A little more detail might be helpful:
-Load averages = number of jobs in the run queue at 1, 5 and 15
minute intervals (man pages state this, which I had already found).
-Load averages increase by (possibly)
-many processes that use up lots of cpu resources, making
other processes wait
-more than one process wanting to run at the same time as
another
-Possible causes could include suspended shells. The fix is to put the
shell into the foreground, then suspend again.
-Vmstat 1 will parallel some of the information shown by uptime (the
command I used to find the load averages in the first place). Vmstat 1
will show the number of processes in run queues, as well as those blocked
by needing a resource.
-A few asked if the performance of the system seemed to suffer. It did not.
-Some mentioned that a hay-wire process (like PC-NFS) had caused their
load averages to go nuts.
-Some attributed the problem to bugs in 4.1.3.
-A few users mentioned a hacker problem. This is not so outlandish as we
ourselves, just recently, found some of the systems had been invaded. One
of the problems was that the ps command had been replaced with one that
did not show the hacker's snooping program was running.
-A user or two mentioned unusual kernel activity, like excessive page/swap
or network stuff.
-A process can hang if waiting for a resource.
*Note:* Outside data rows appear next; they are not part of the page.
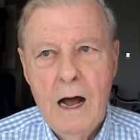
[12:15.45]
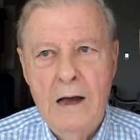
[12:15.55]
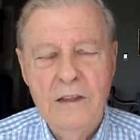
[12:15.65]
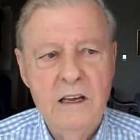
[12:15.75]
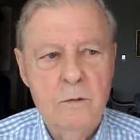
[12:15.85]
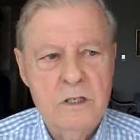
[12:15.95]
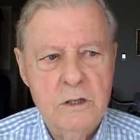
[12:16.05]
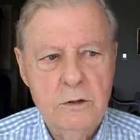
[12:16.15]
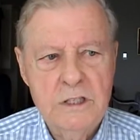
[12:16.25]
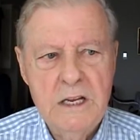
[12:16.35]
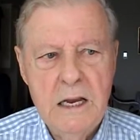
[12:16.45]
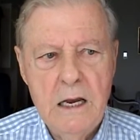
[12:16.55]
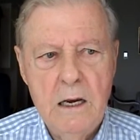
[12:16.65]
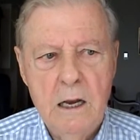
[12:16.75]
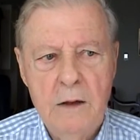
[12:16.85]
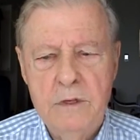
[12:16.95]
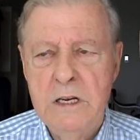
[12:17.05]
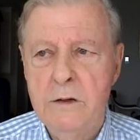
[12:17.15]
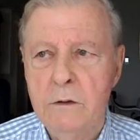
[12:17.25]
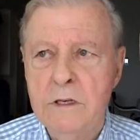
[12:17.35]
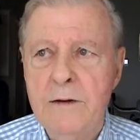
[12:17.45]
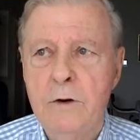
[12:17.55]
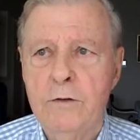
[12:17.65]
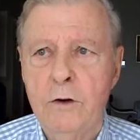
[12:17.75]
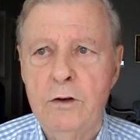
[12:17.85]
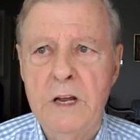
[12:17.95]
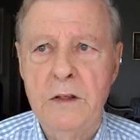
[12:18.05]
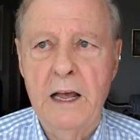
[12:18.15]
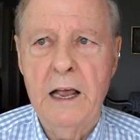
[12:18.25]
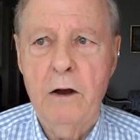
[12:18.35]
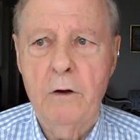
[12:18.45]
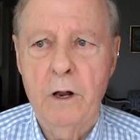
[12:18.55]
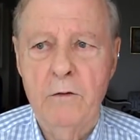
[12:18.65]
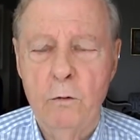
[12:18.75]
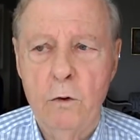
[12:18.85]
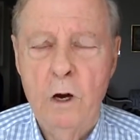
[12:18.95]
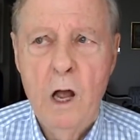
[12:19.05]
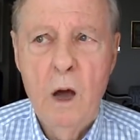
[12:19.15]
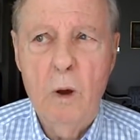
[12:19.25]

I think it was 13. It was either 11 or 13 that I get credit for.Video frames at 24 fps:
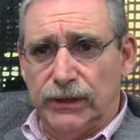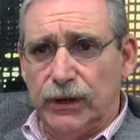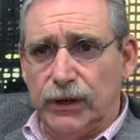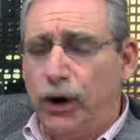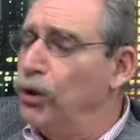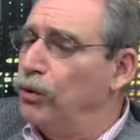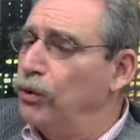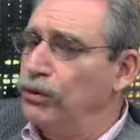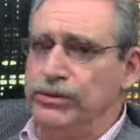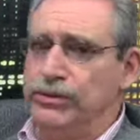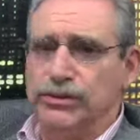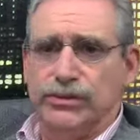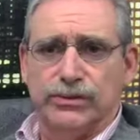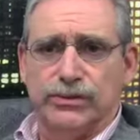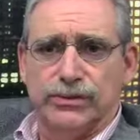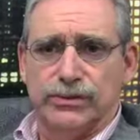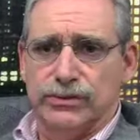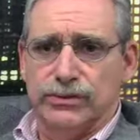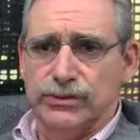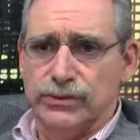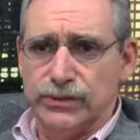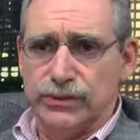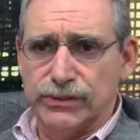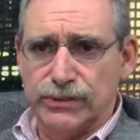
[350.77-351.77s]
always used
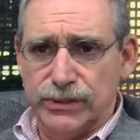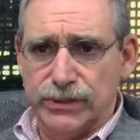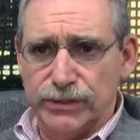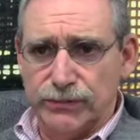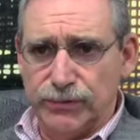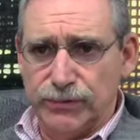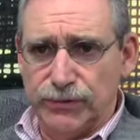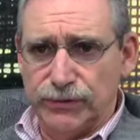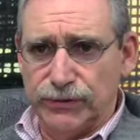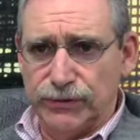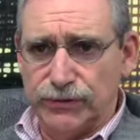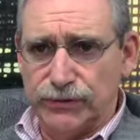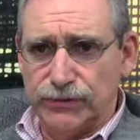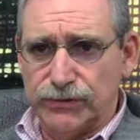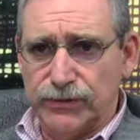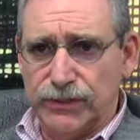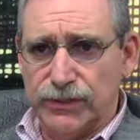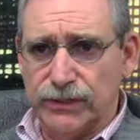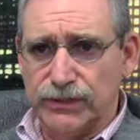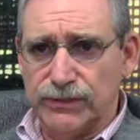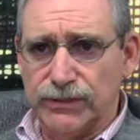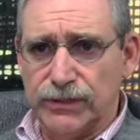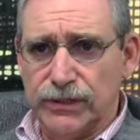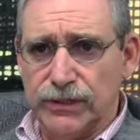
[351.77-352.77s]
New York City building
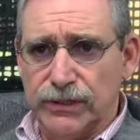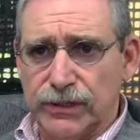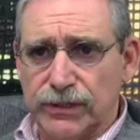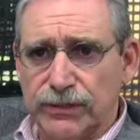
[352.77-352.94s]
trades.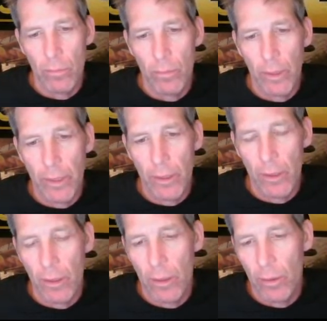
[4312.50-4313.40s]
like
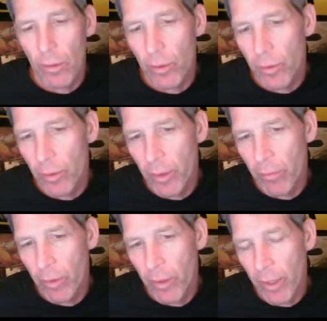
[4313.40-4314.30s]

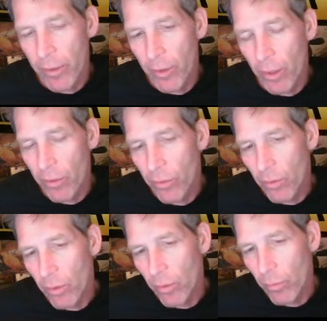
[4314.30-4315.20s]
even like this,
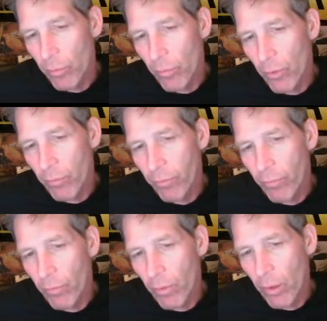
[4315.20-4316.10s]

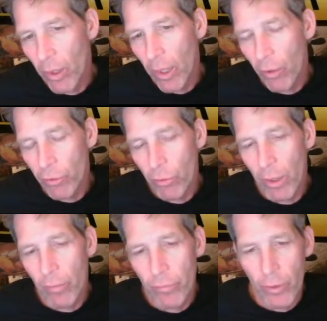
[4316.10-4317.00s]
how you
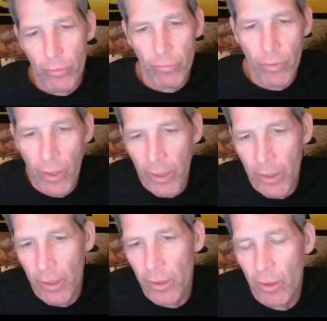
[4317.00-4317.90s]
have this flying
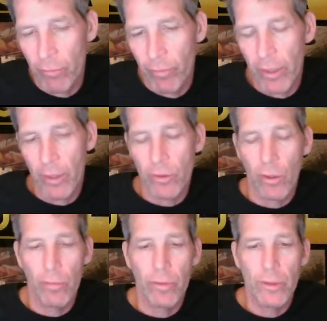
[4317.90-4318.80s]
in the Vans
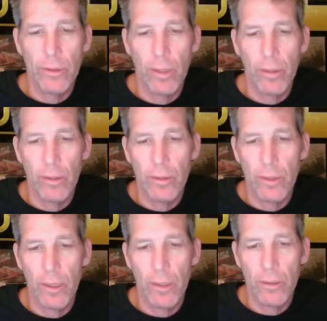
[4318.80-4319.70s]

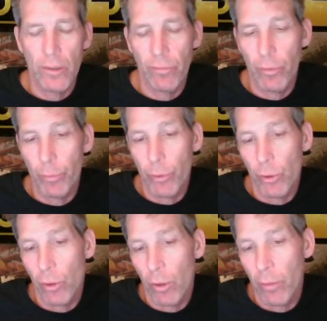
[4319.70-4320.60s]
RV6. If you
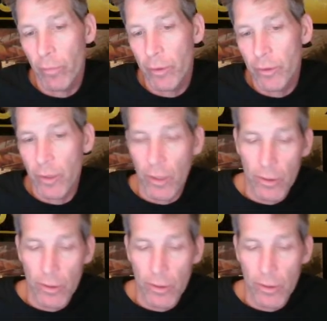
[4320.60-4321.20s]
put RV6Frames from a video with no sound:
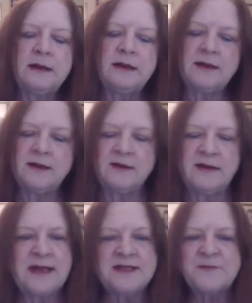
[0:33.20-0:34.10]
And
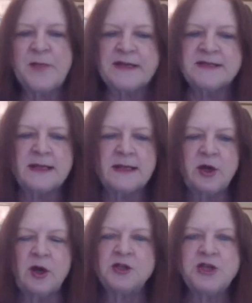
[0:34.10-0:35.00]
that's
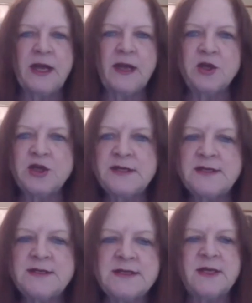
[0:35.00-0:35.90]
basically all
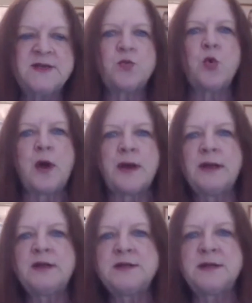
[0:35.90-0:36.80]
change is, is
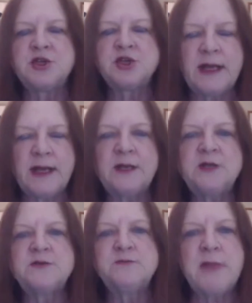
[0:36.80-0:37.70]
wanting to
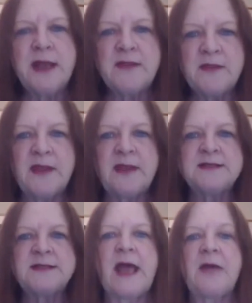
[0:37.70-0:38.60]
change and make
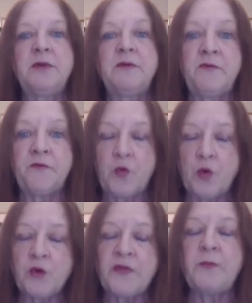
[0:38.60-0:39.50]
things
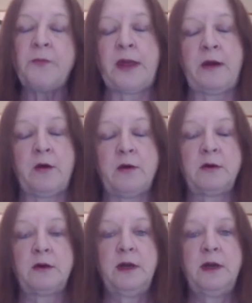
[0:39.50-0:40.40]
happen for the
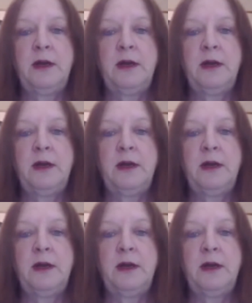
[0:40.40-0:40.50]
better.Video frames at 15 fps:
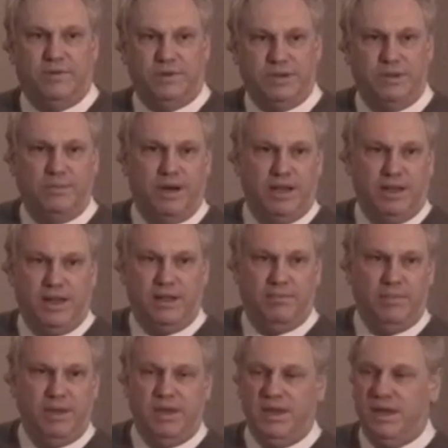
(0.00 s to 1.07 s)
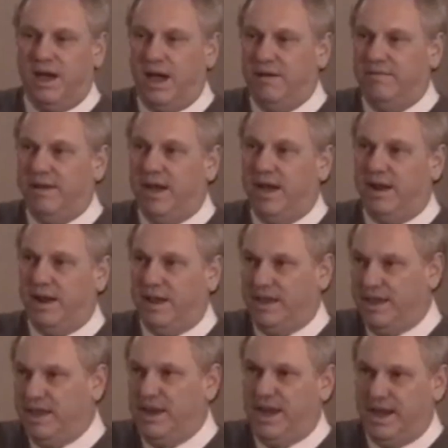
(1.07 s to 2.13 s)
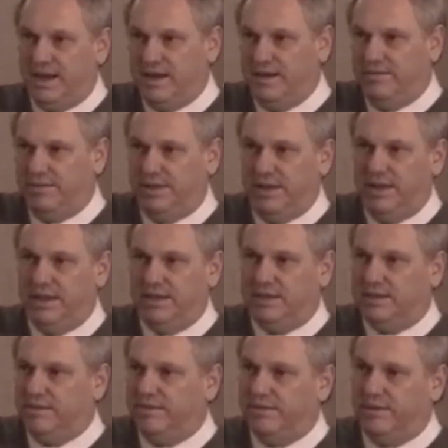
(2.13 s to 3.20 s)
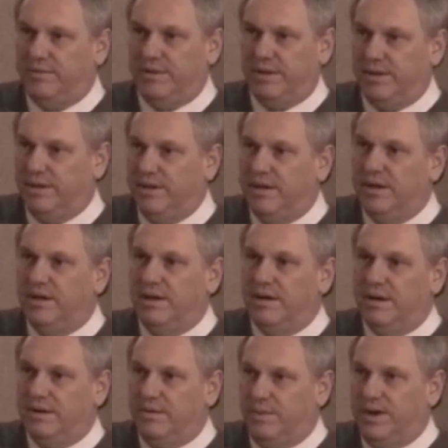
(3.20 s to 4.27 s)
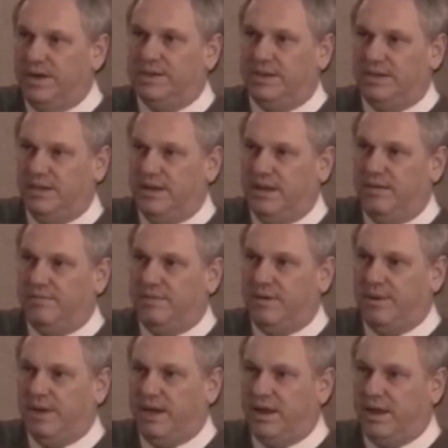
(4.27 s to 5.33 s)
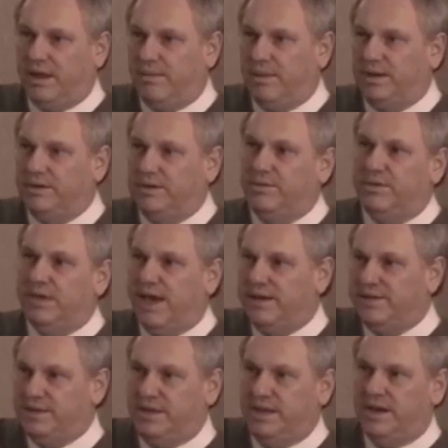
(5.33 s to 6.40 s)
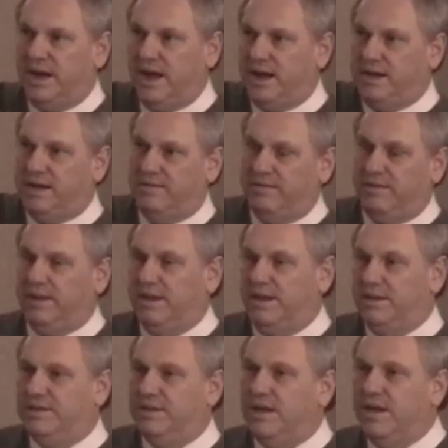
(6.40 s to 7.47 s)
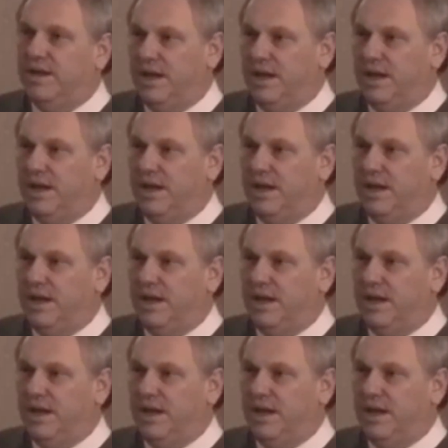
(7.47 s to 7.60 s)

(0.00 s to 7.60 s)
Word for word: for somebody like me, I've got like inactive leads of recently I've probably got like about 2,000 inactive leads.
This can cause a load average
over 1. I haven't noticed this, but it makes sense.
Take this information for what it is worth. Some of it is common sense. I
have not tried to verify all of these, but I have looked around my systems
and based on the info presented here, I am beginning to get a better understanding of what is going on.
One respondee deserves special kudos for the performance tuning script he
sent (called perf_scr, included below). Pat Cain's script is a dandy,
checking out cpu times, paging & swaping configurations, disk saturation
(not sure what that is), and things like network configuration. I have
tested this script on a few of my systems, and have learned that I have
an 8% collision rate! Maybe I didn't want to know all this.....
My thanks go to the following respondees. Ain't this newsgroup great??
olav.lerbrekk@geologi.uio.no (Olav Lerbrekk)
jv@nl.net (Johan Vromans)
Eckhard.Rueggeberg@ts.go.dlr.de (Eckhard Rueggeberg)
cciolori@tatca.tc.faa.gov (Chris Ciolorito)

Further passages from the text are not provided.